Input for this task =
-=-=-

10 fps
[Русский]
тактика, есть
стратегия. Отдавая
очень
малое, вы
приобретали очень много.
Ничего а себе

-=-=-

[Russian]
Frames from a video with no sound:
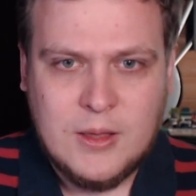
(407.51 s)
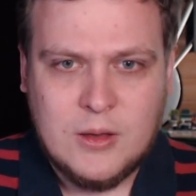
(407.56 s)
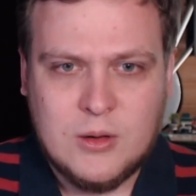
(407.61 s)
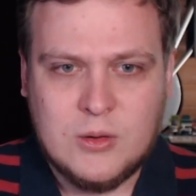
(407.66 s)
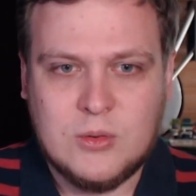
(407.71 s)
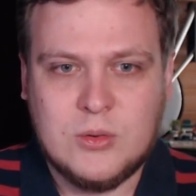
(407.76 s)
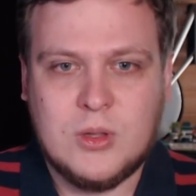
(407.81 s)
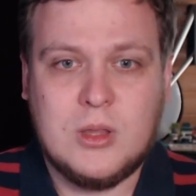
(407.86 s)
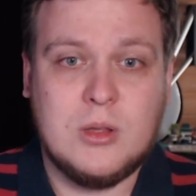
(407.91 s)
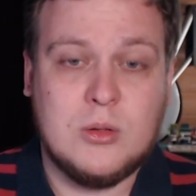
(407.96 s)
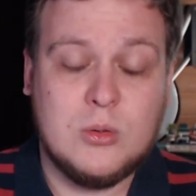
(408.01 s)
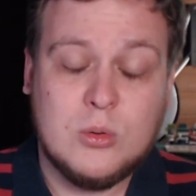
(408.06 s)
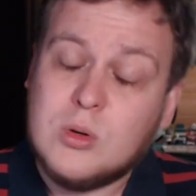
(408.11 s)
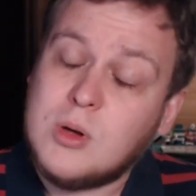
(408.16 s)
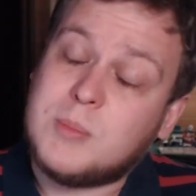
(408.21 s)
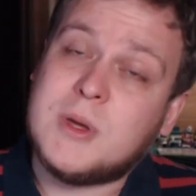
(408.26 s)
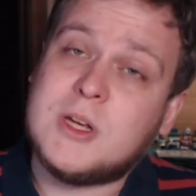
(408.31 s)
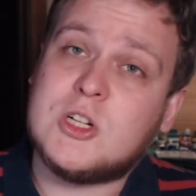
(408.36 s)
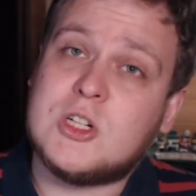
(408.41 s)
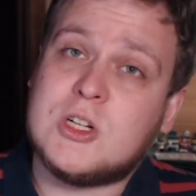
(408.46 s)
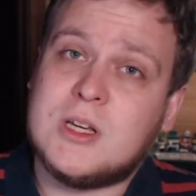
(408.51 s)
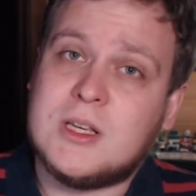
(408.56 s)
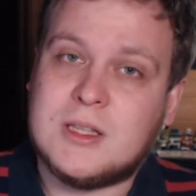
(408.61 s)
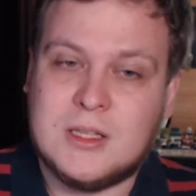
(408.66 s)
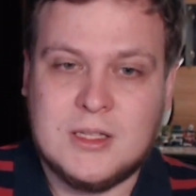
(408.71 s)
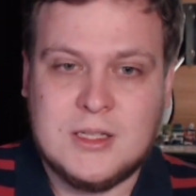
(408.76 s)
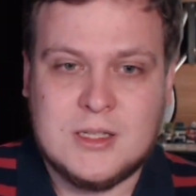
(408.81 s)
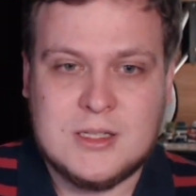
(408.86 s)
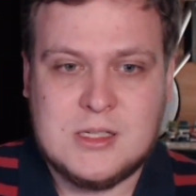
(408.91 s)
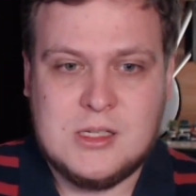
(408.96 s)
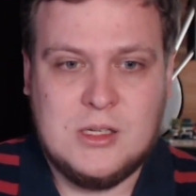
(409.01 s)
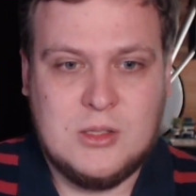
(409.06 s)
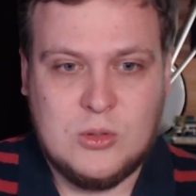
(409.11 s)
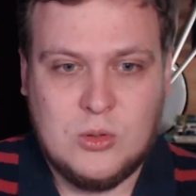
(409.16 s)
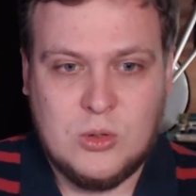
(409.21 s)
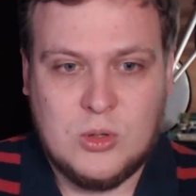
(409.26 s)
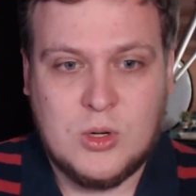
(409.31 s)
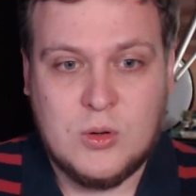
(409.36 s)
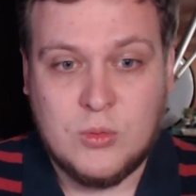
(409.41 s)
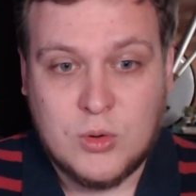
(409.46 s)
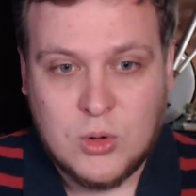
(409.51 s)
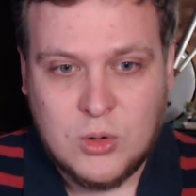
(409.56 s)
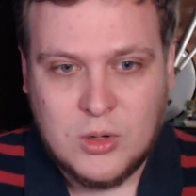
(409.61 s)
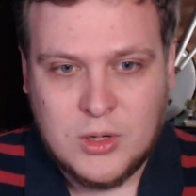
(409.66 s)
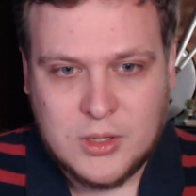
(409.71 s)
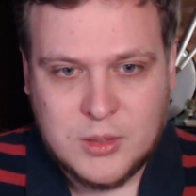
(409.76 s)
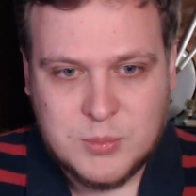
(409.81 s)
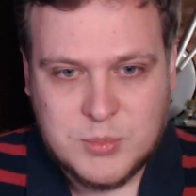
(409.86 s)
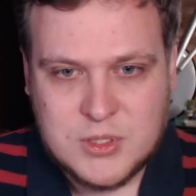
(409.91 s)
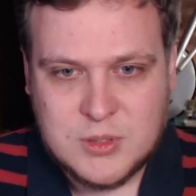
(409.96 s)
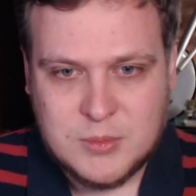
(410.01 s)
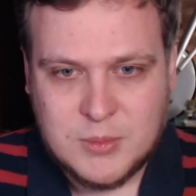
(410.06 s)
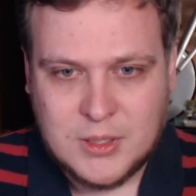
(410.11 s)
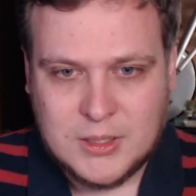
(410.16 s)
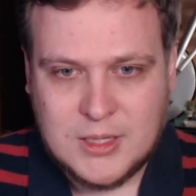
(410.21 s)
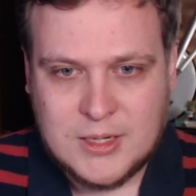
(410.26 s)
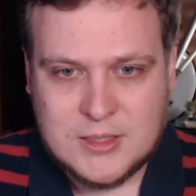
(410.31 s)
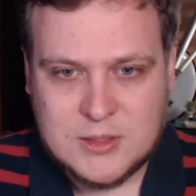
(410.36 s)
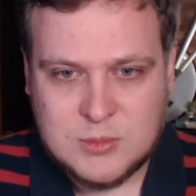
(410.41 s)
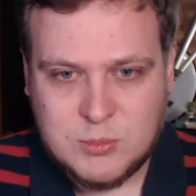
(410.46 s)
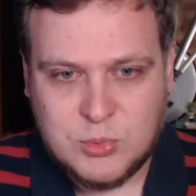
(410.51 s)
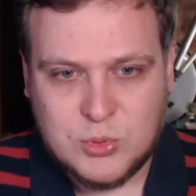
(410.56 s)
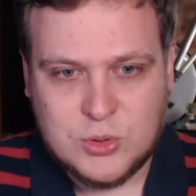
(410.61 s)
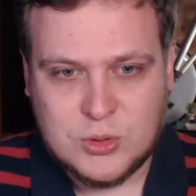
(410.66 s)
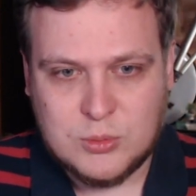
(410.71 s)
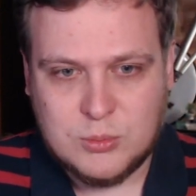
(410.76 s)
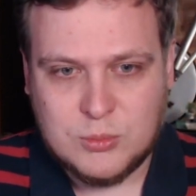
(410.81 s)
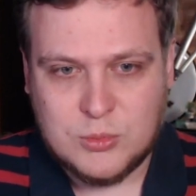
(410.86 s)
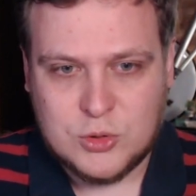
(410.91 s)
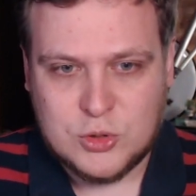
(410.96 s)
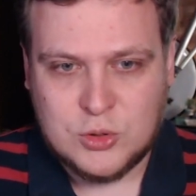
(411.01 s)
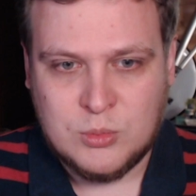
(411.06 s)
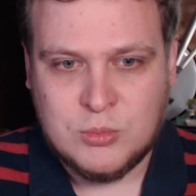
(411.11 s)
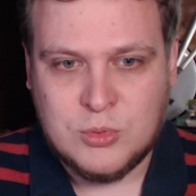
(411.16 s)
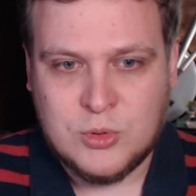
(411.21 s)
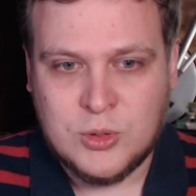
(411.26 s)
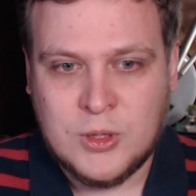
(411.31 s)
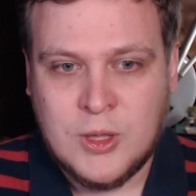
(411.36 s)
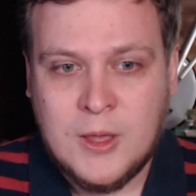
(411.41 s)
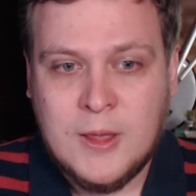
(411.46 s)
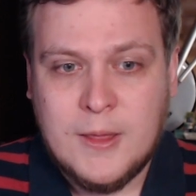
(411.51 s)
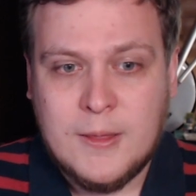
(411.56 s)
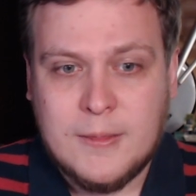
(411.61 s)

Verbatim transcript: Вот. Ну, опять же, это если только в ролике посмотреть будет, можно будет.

-=-=-

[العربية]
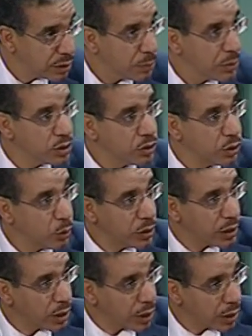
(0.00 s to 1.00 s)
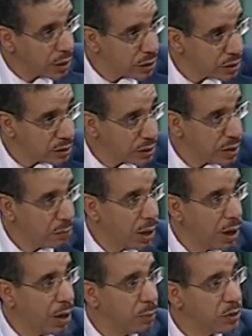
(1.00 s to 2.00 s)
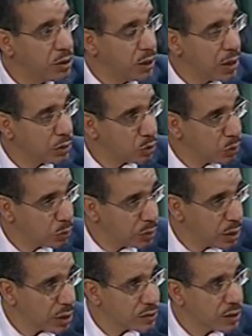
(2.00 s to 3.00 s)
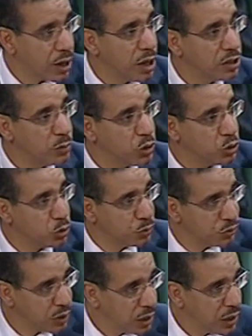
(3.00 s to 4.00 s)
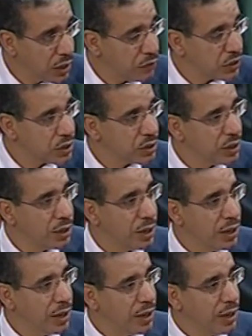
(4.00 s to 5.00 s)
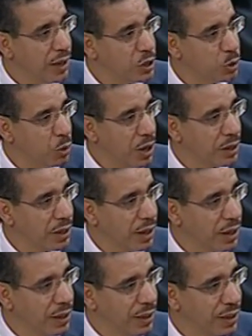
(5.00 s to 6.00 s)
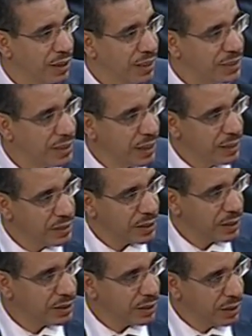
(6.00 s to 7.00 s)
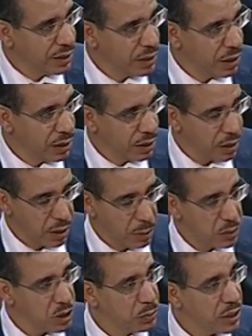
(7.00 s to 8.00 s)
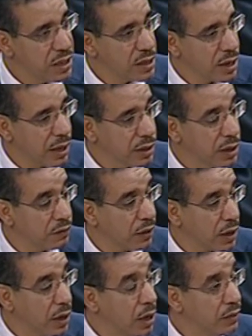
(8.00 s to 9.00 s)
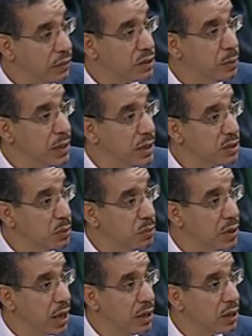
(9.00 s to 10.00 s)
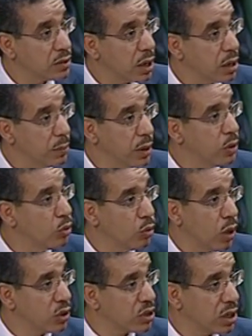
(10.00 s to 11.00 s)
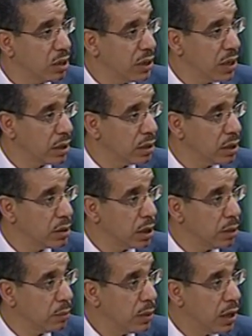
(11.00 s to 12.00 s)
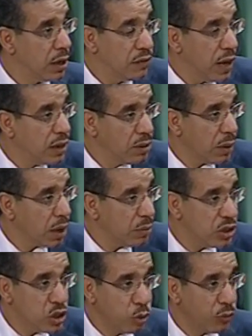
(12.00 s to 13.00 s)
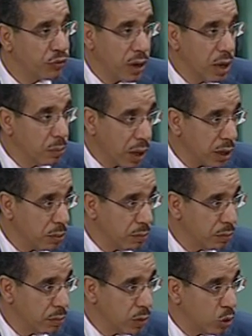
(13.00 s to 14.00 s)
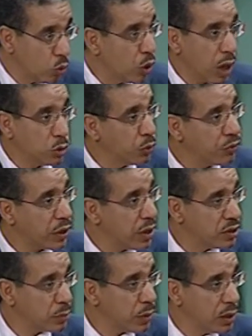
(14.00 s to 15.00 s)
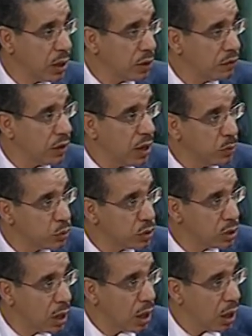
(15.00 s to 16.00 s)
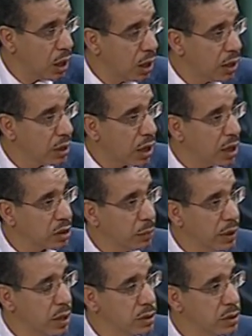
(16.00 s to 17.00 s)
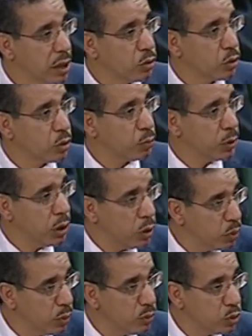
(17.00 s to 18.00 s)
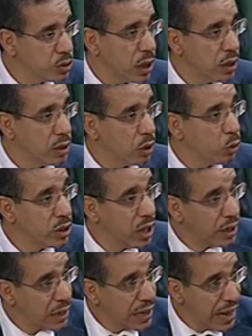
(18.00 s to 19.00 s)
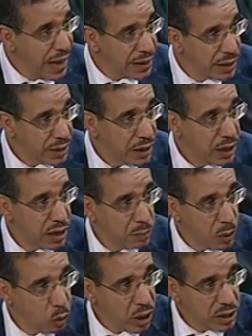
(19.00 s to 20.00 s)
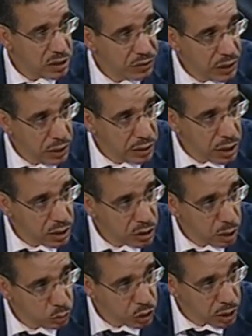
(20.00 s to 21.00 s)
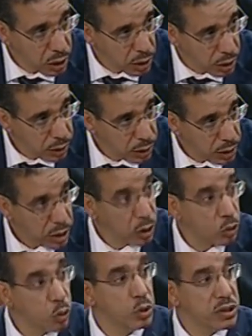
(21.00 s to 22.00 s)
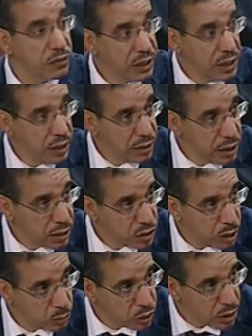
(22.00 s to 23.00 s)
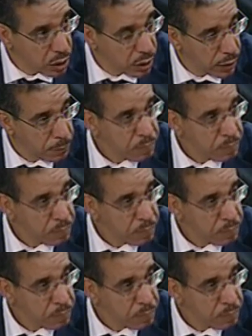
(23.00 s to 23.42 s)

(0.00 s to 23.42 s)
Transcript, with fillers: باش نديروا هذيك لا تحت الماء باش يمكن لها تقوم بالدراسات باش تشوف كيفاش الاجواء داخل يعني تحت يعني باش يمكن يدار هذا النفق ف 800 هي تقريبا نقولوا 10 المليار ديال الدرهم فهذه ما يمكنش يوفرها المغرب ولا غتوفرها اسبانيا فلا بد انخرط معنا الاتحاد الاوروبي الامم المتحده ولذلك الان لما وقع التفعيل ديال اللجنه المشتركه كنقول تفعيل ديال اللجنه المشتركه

-=-=-

The task = Every line containing the word "with" should be copied from the material.

Exercise answer =
Frames from a video with no sound:
Transcript, with fillers: باش نديروا هذيك لا تحت الماء باش يمكن لها تقوم بالدراسات باش تشوف كيفاش الاجواء داخل يعني تحت يعني باش يمكن يدار هذا النفق ف 800 هي تقريبا نقولوا 10 المليار ديال الدرهم فهذه ما يمكنش يوفرها المغرب ولا غتوفرها اسبانيا فلا بد انخرط معنا الاتحاد الاوروبي الامم المتحده ولذلك الان لما وقع التفعيل ديال اللجنه المشتركه كنقول تفعيل ديال اللجنه المشتركه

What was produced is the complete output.